Tuesday, October 09, 2007

Fugitive in City Hall case not so defiant this time

The Chicago Tribune reports:
A decade ago, Chicago contractor Marco Morales fled to Mexico to avoid going to prison and testifying against a top city official he bribed.

As he sits in a Mexico City prison awaiting possible extradition to Chicago, Morales has undergone a change of heart. He's ready to talk to prosecutors, but he's not sure if he has much to offer, since he has been away from Chicago for so long.

In an hourlong jailhouse interview with a Tribune reporter Monday, Morales said he was caught by surprise when Mexican agents arrested him last month.
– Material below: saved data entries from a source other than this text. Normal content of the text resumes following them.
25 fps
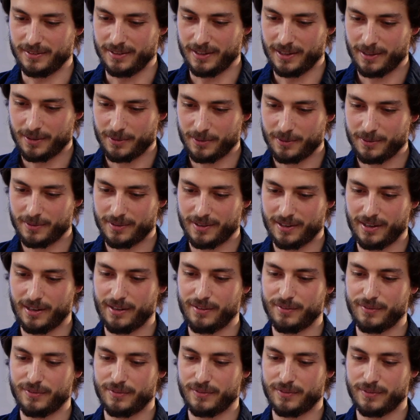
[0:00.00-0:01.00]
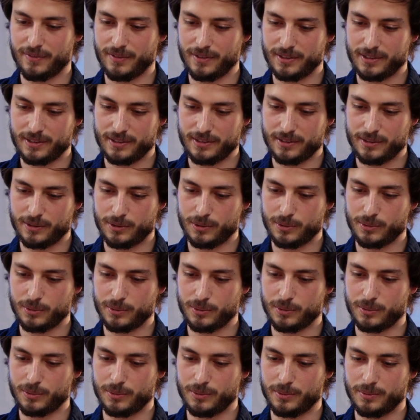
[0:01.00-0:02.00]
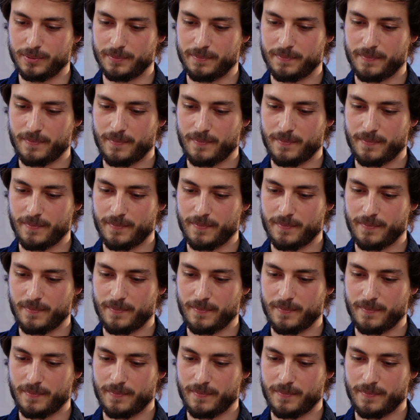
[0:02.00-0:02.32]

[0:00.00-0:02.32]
now, I've learned to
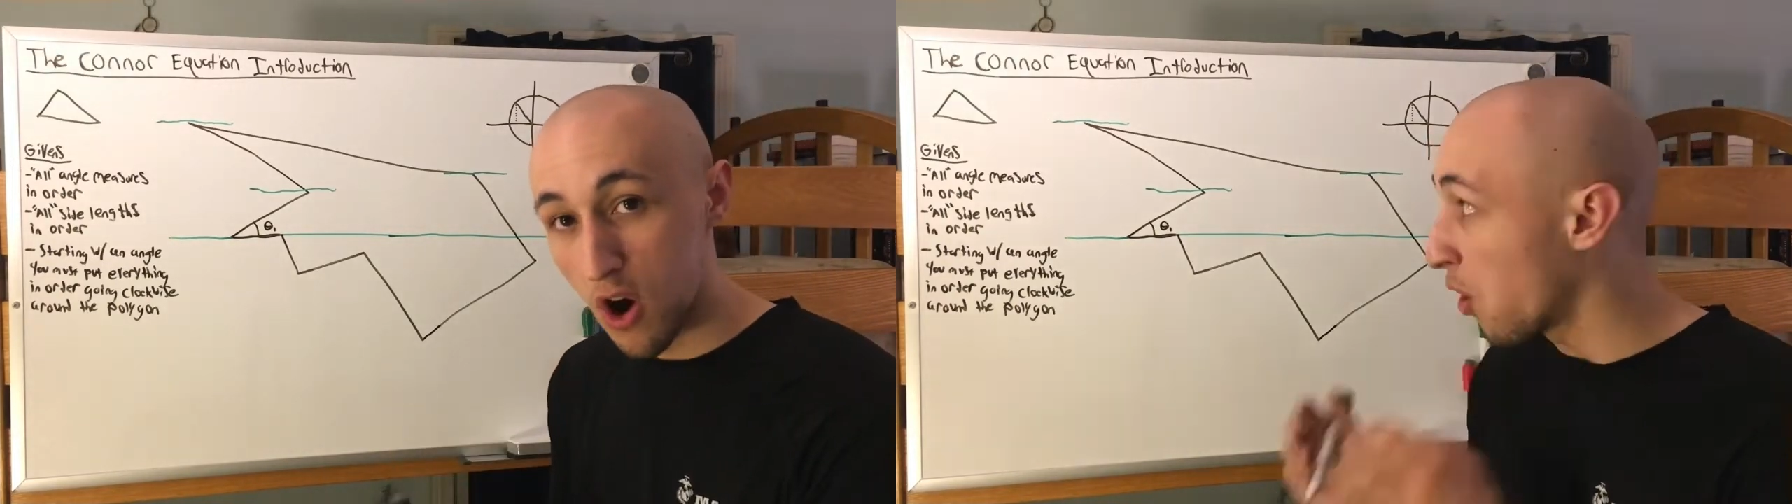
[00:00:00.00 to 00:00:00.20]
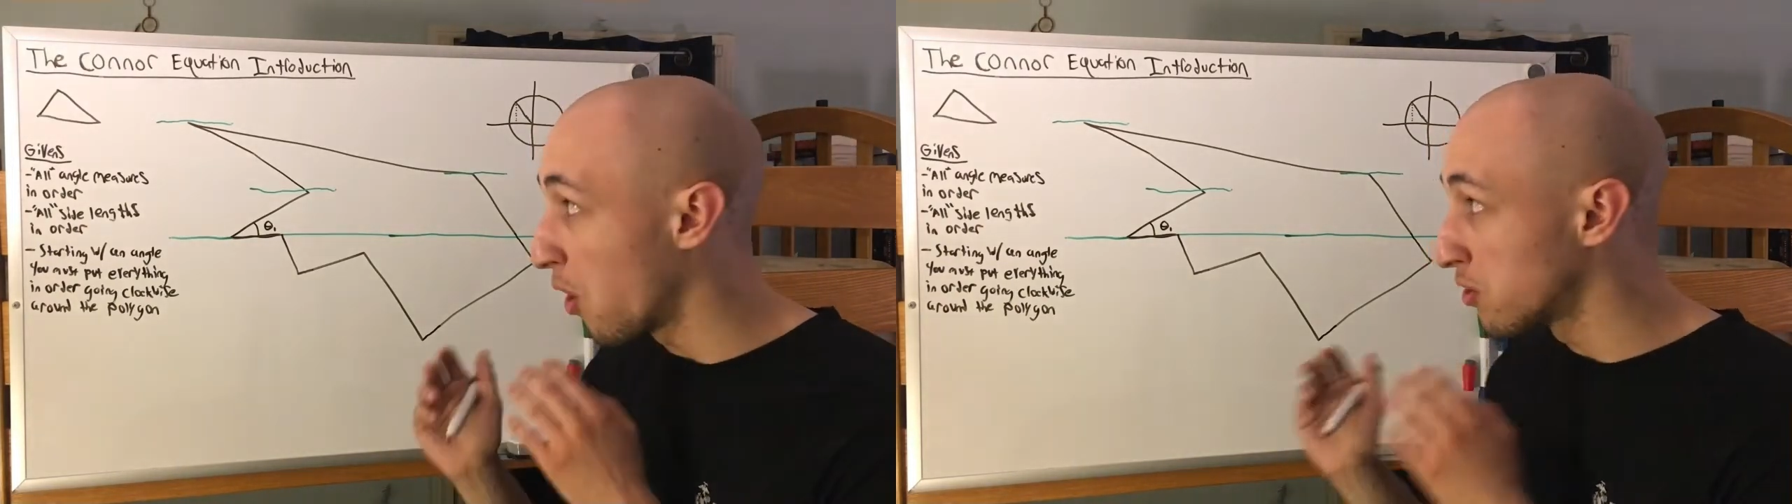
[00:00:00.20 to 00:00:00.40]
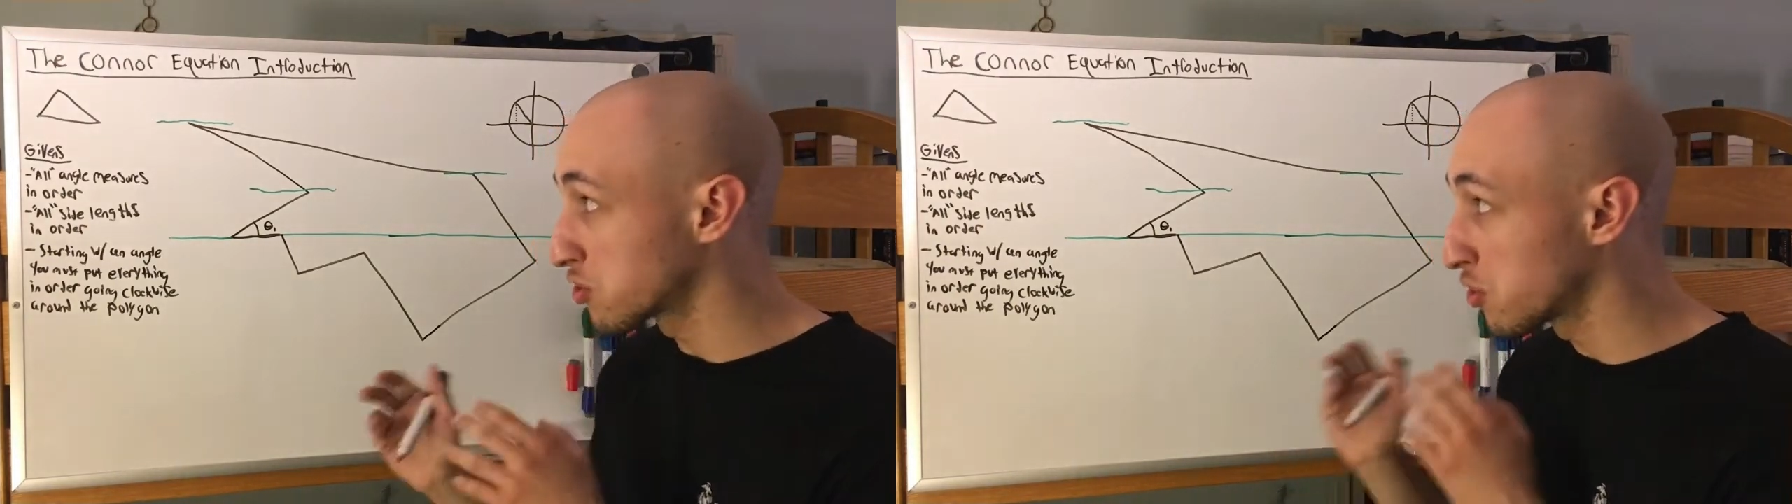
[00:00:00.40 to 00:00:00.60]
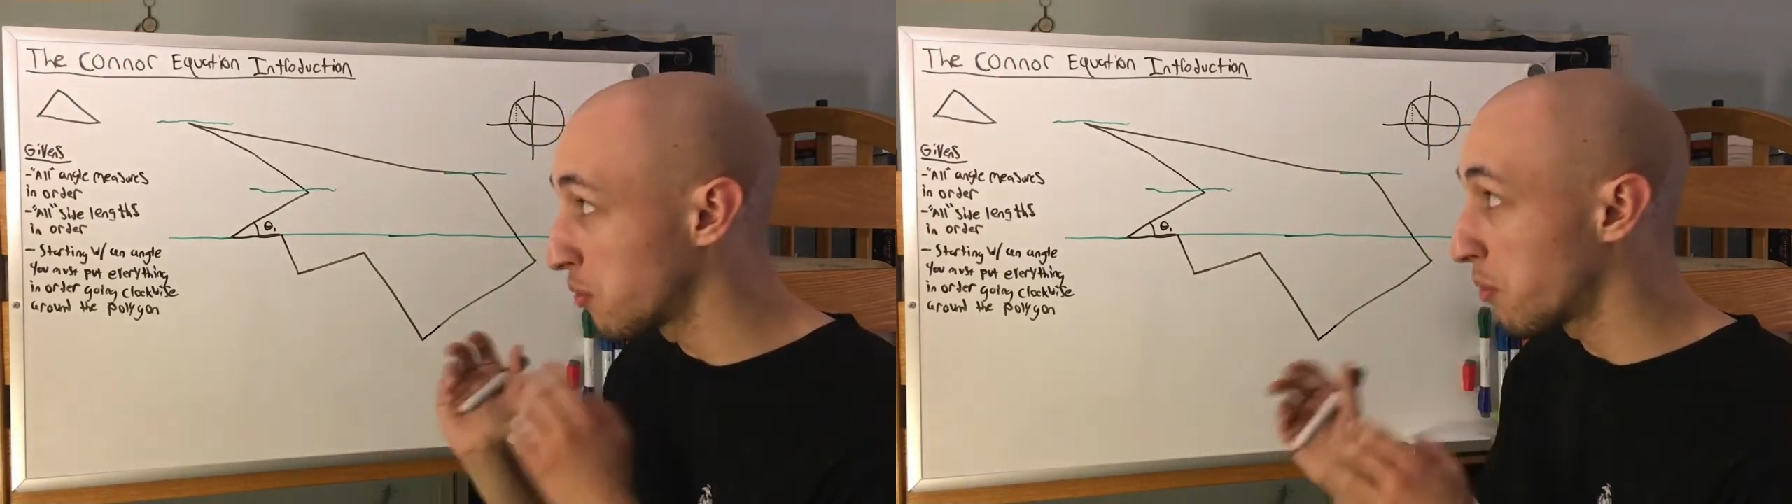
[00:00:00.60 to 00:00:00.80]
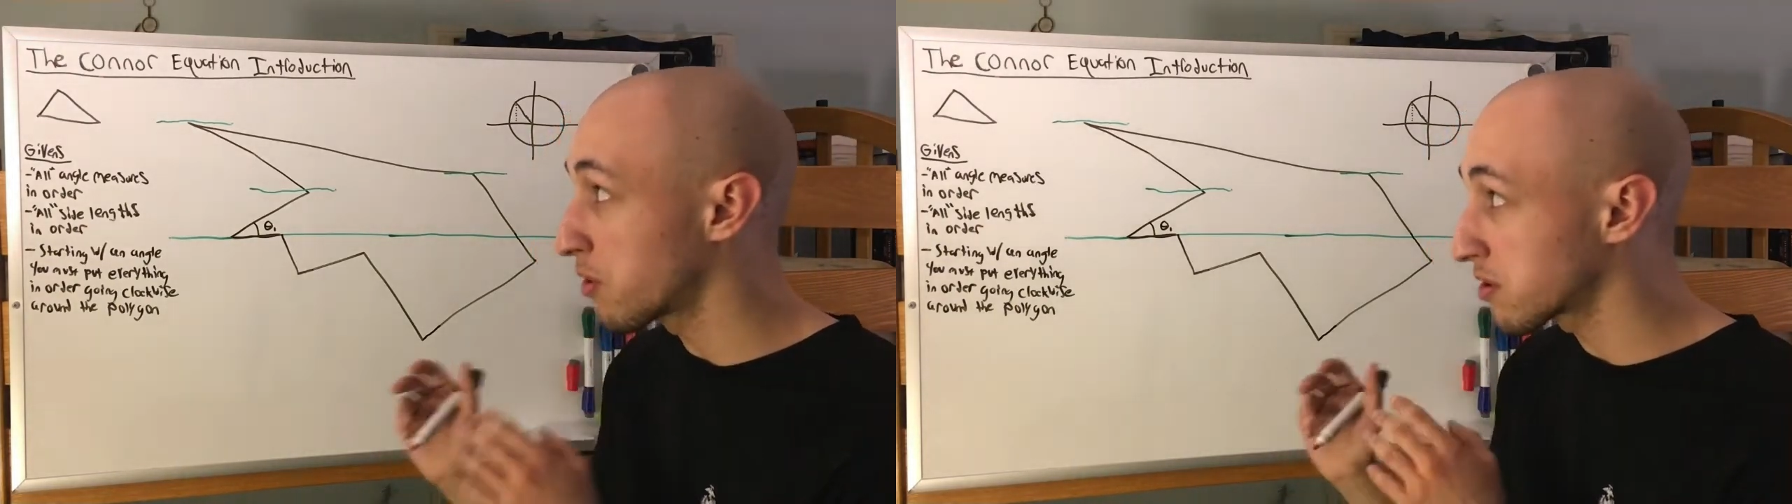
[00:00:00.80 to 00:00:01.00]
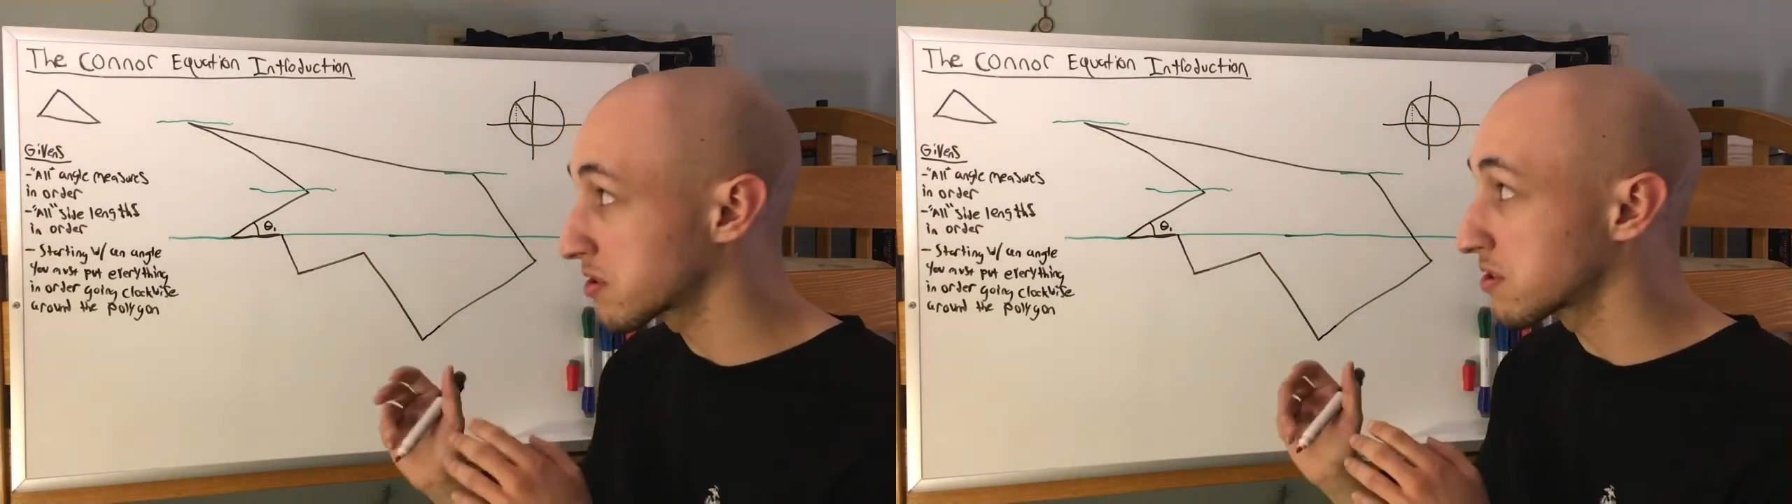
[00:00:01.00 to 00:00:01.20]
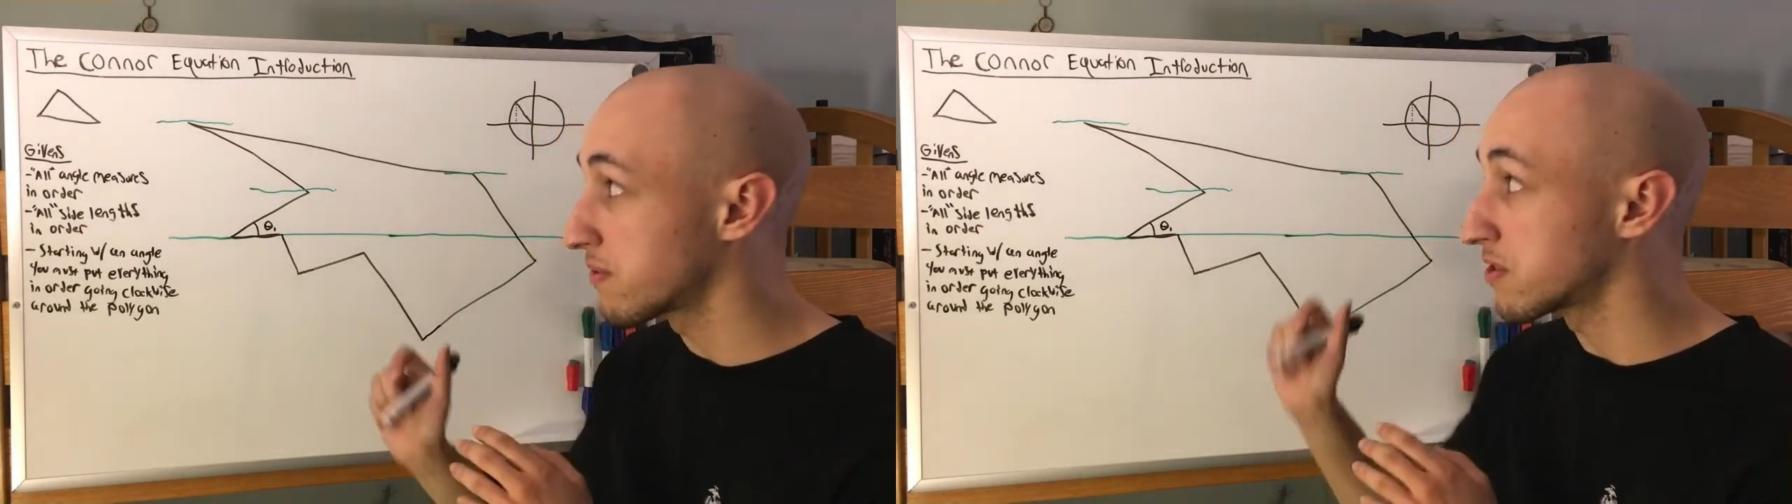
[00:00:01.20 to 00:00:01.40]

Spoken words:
also works for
He considers himself a small-time criminal who has become the victim of a political vendetta by U.S. authorities.

Morales said he has come to terms with the fact that he likely will be extradited to the U.S. within months. He now says that he would cooperate with federal prosecutors if it would reduce his prison time for charges that he sold 2 pounds of cocaine to an FBI informant.

"I'm going to see if they can knock [that sentence] down," Morales said in his first interview since his arrest.

But Morales, who pleaded guilty to bribery and mail fraud in 1996 as part of the wide-ranging Operation Silver Shovel probe, said he isn't sure he can provide any information on Chicago corruption that prosecutors would find useful.

"What can I offer them that's going to be worth something? It's been 12 years," Morales said. "I'm a convict to a certain extent. What's my testimony against somebody else's?"

At the time of his guilty plea, in 1996, Morales said he bribed Anthony Pucillo, a former high-ranking Transportation Department official under Mayor Richard Daley. Pucillo, who has denied wrongdoing, ran a pro-Daley army of city workers, according to court testimony.

In addition to Morales, Operation Silver Shovel netted the convictions of six Chicago aldermen and eleven others. One alderman was acquitted.

In 1997, after his conviction, Morales fled to Mexico instead of reporting to a federal prison in Michigan to serve his 59-month sentence. In 2004, he successfully fought off an extradition attempt because the statute of limitations on the bribery and fraud charges had expired.
Can you name that political party running Chicago since 1931?